The Kentucky Wildcats officially kicked off the 2012-13 NCAA basketball season with an exhibition victory against NAIA school Northwood. There were many observations to take away from the game and analyze, but by far the most significant and impressive was the team's usage of a "twin tower" lineup throughout the contest.
This refers to John Calipari inserting centers Nerlens Noel and Willie Cauley-Stein in the game at the same time. Noel stands 6'11" and Cauley-Stein is a legitimate seven-footer, so there was interest heading into the contest to see how they would play as a duo.
Fortunately for Cat fans, they looked absolutely wonderful in the team's first exhibition game. Each player showed off his length against an admittedly undersized squad in Northwood; though, that much was to be expected. Check out the following excerpt from The Kentucky Blog, which discusses some of the advantages that they have playing together:
The reason that this could work and become extremely effective for the Wildcats is that Noel and Cauley-Stein are not your typical big men.
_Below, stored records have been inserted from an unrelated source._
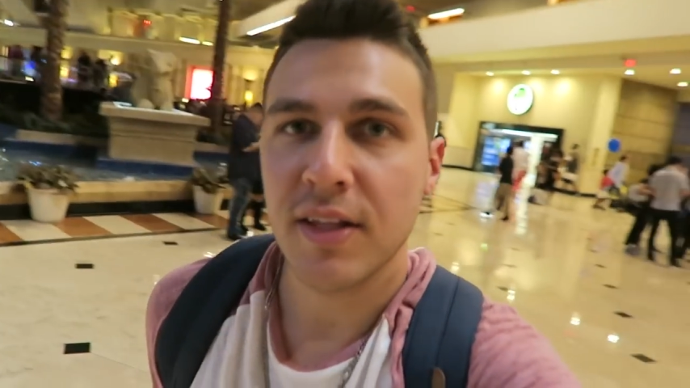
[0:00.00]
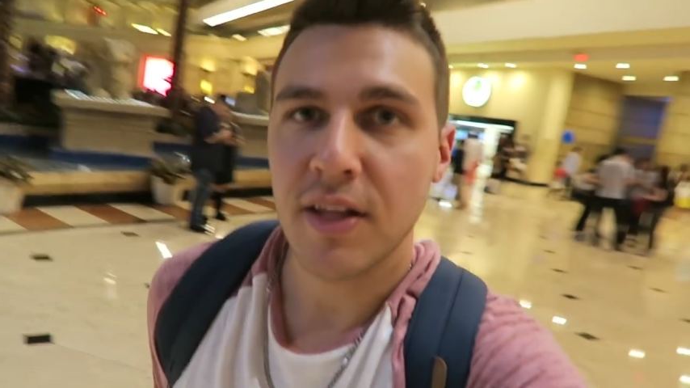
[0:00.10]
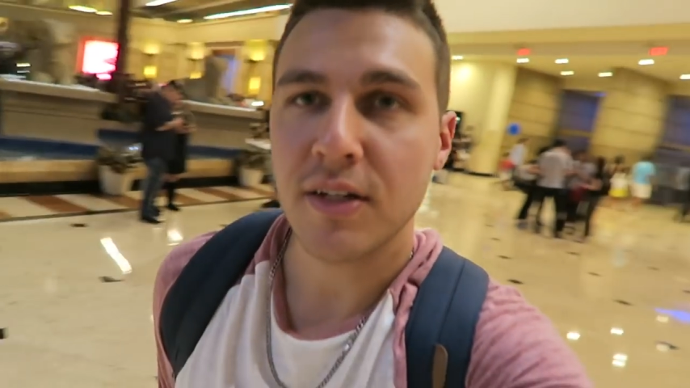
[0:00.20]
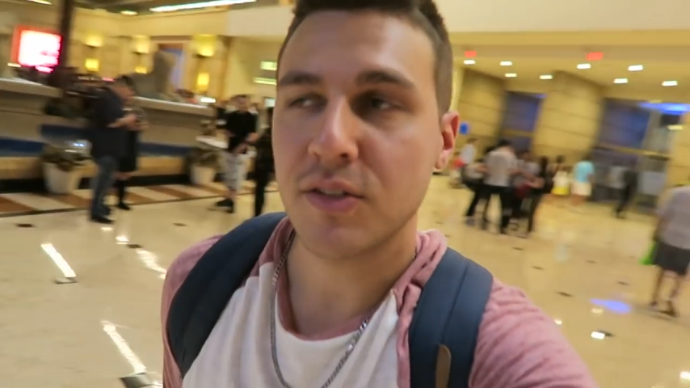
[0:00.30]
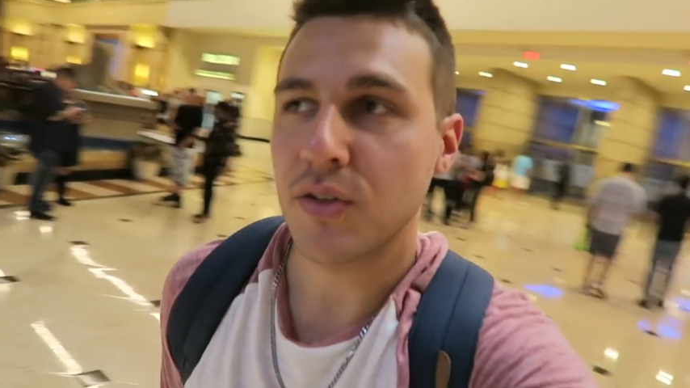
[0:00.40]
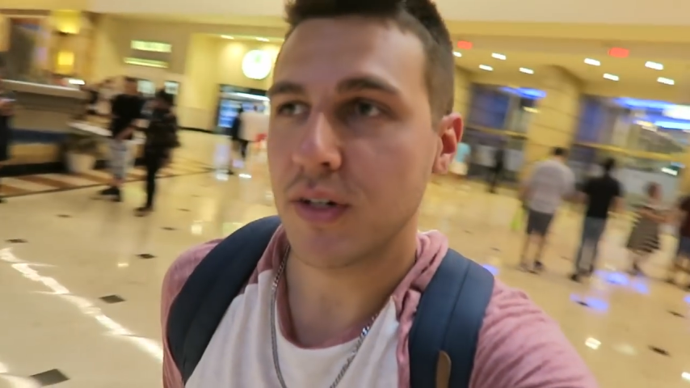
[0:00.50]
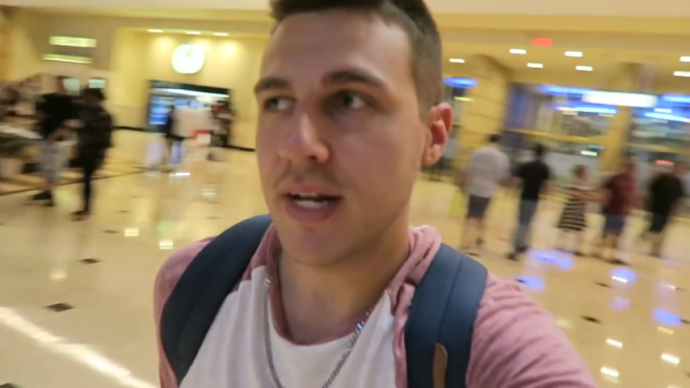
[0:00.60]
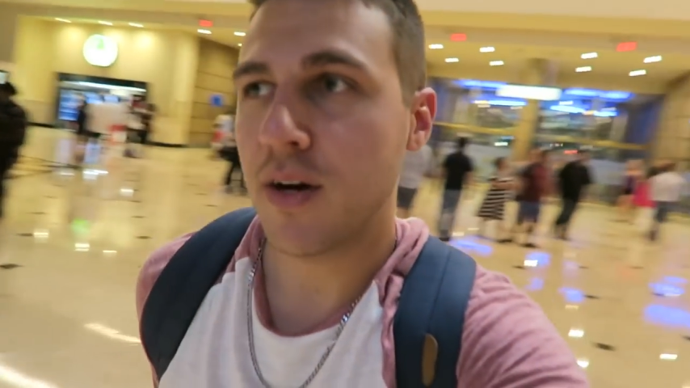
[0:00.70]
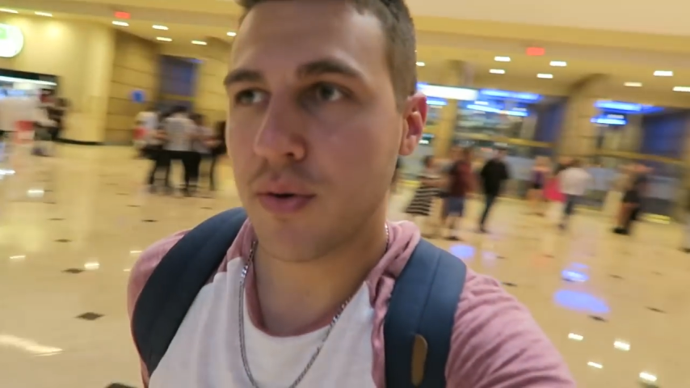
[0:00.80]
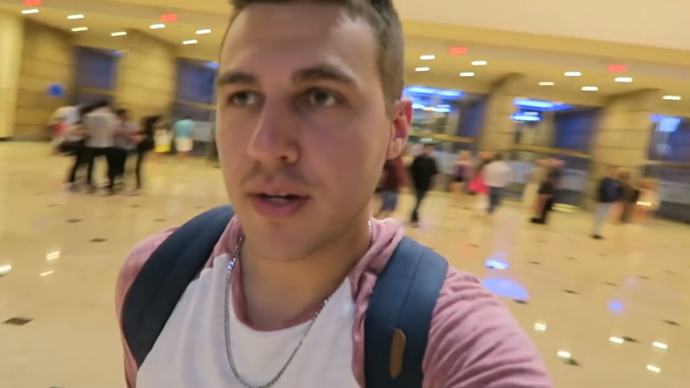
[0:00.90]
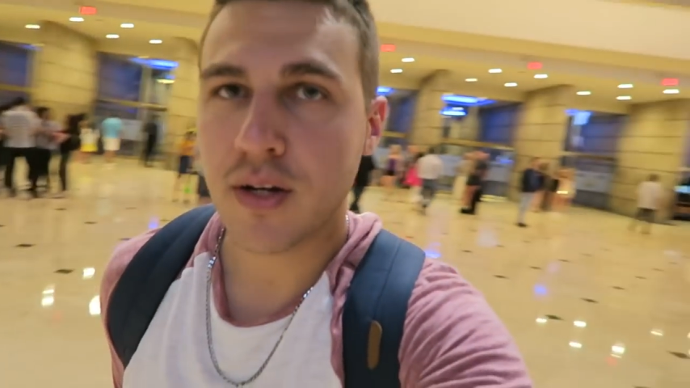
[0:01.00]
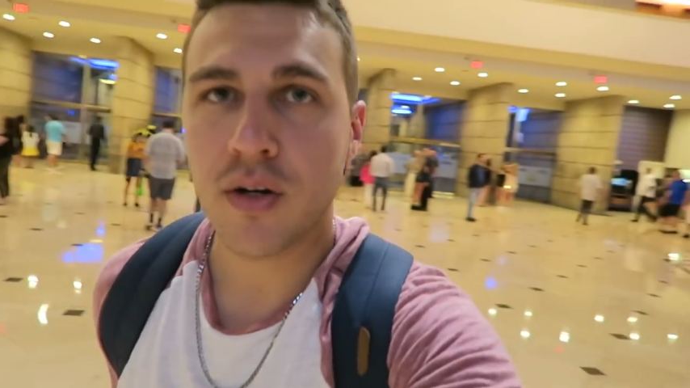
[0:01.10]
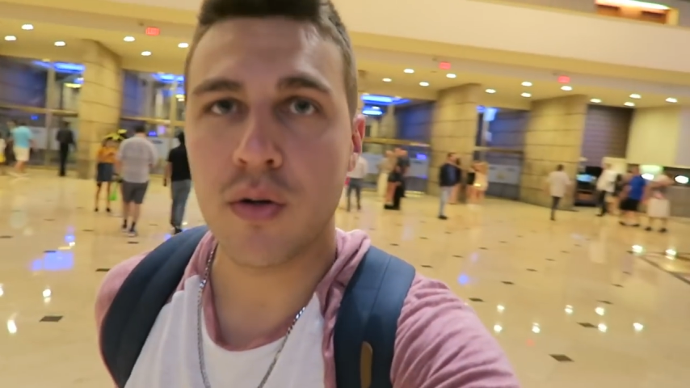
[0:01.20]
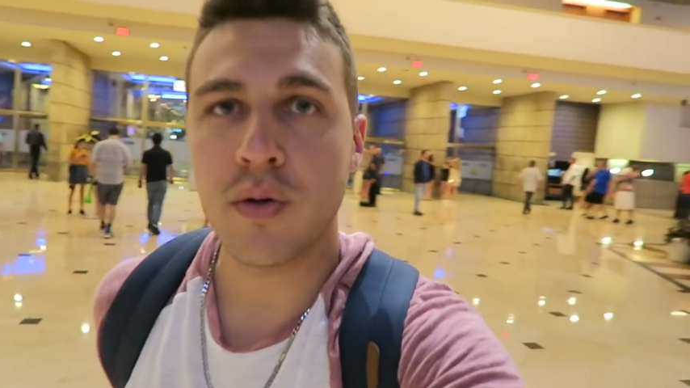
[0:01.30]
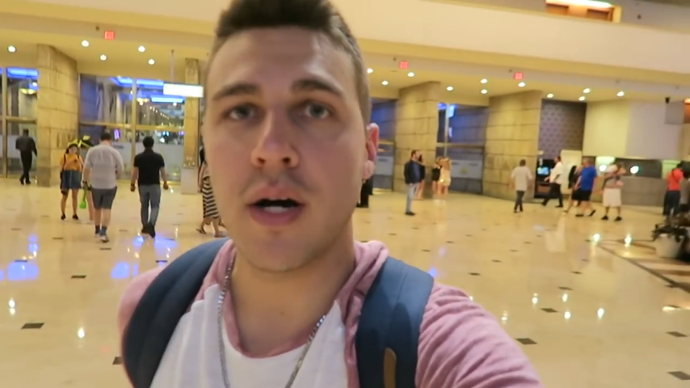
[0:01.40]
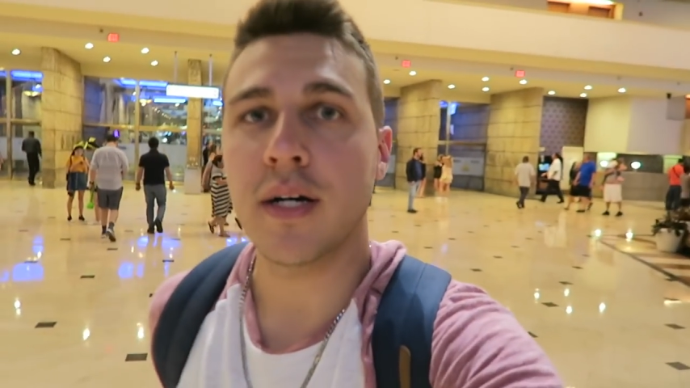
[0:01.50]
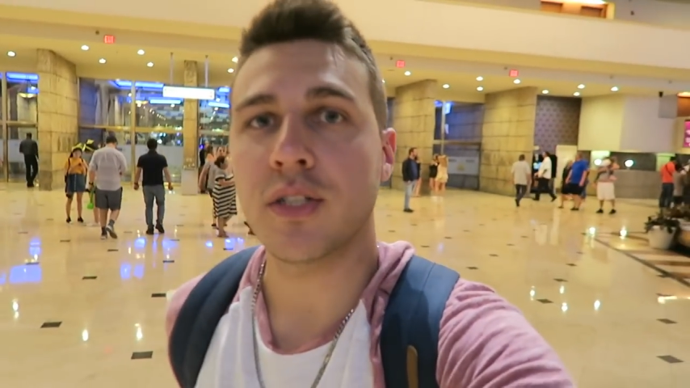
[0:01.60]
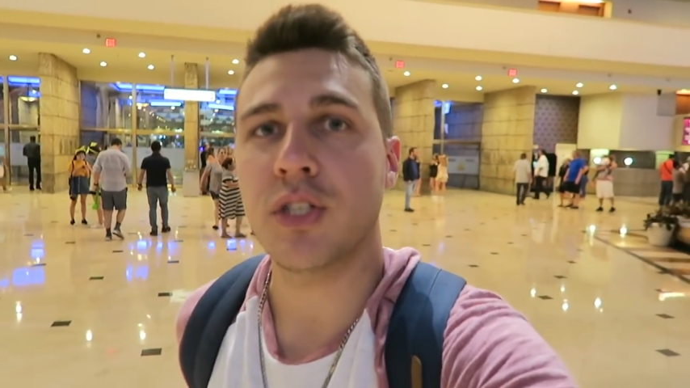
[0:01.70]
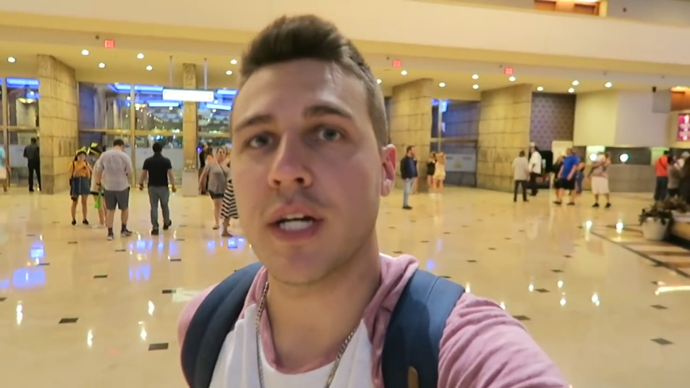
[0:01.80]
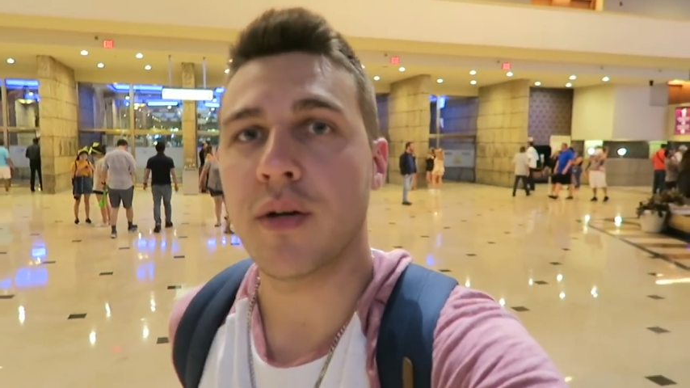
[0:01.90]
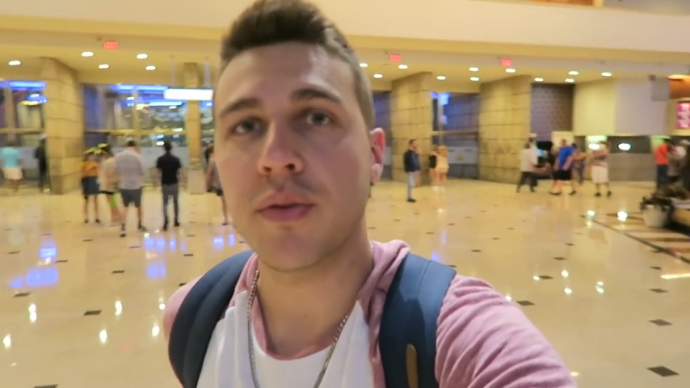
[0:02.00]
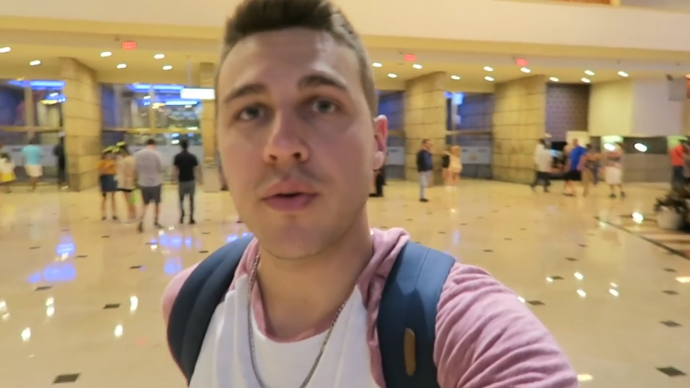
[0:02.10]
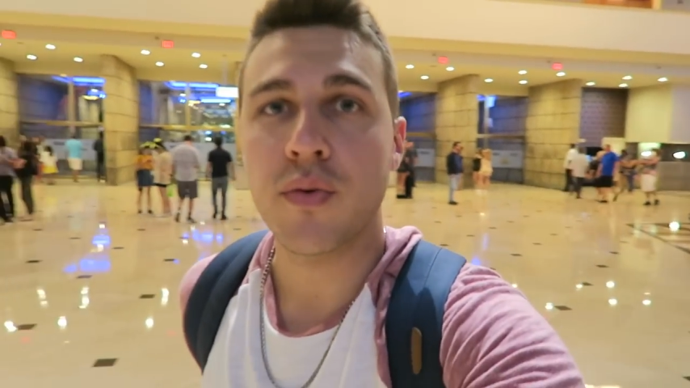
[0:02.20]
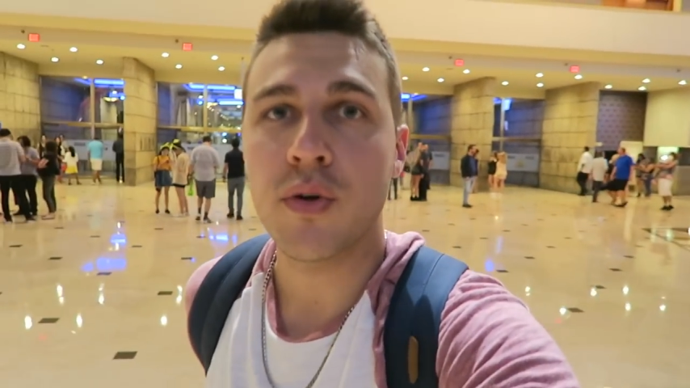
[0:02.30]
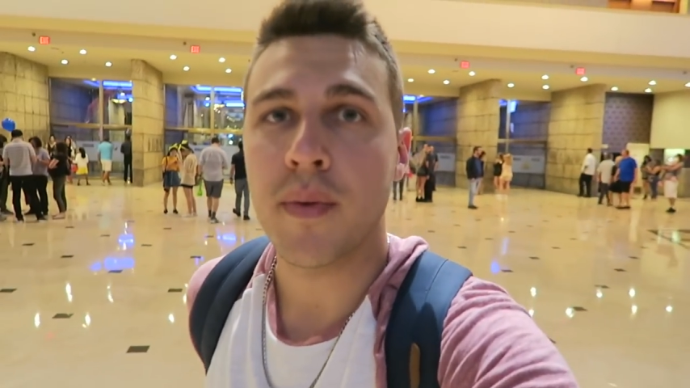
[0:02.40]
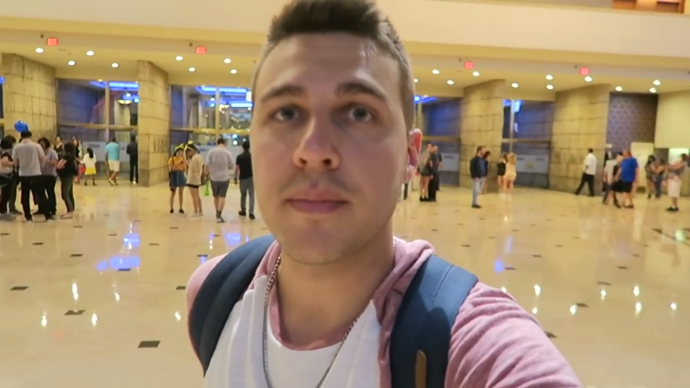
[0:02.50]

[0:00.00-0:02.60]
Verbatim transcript: at the Luxor. Now we're gonna go uh, check out the room.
They are long, agile, quick, can handle the ball, possess great footwork and compliment (sic) each other on the court. Each player deflected a lot of shots and passes and created plenty of havoc on defense.
This led to fast break opportunities that both players took advantage of. Noel converted some nice pick-and-roll sets with some powerful throwdowns, while Cauley-Stein showed off his running skills on a few mid-court steals that he collected. Each of them can handle the ball just fine in the open floor and are also fast for their size.
The two were effective on offense, but that was not the main takeaway. Noel and Cauley-Stein played dynamite defense together. Both players have great footwork and elite agility. They were actually very effective guarding the perimeter players and keeping the guards in front of them.
The two centers were quick enough to catch up to the opposing guards when they tried driving around Noel or Cauley-Stein. What is even more impressive is that as both players funneled their perimeter assignments inside, the other guy would slide over and provide help defense, often times leading to a blocked or altered shot.
As Cauley-Stein wreaked havoc on the perimeter and the middle of the zone, Noel dominated in the paint and blocked four shots. He kept nearly all of them and play and showed off great timing and body control to avoid fouls while swatting away field goal attempts.
To cap it all off, just look at their stat line from this game to further understand that this could be Kentucky's key to success this season:
Beyond the statistics, it was evident that each player enjoyed playing next to the other.
In closing, there is a lot of positive momentum coming out of this game in large part because of the effectiveness and excitement that the "twin towers" lineup brought to the court. For at least one night, it worked.
Now the question is how it will evolve when playing against better competition during the regular season. There will surely be plenty of bumps along the road, but the duo of Nerlens Noel and Willie Cauley-Stein could be starting something that could lead Kentucky back to the Final Four and beyond in 2013.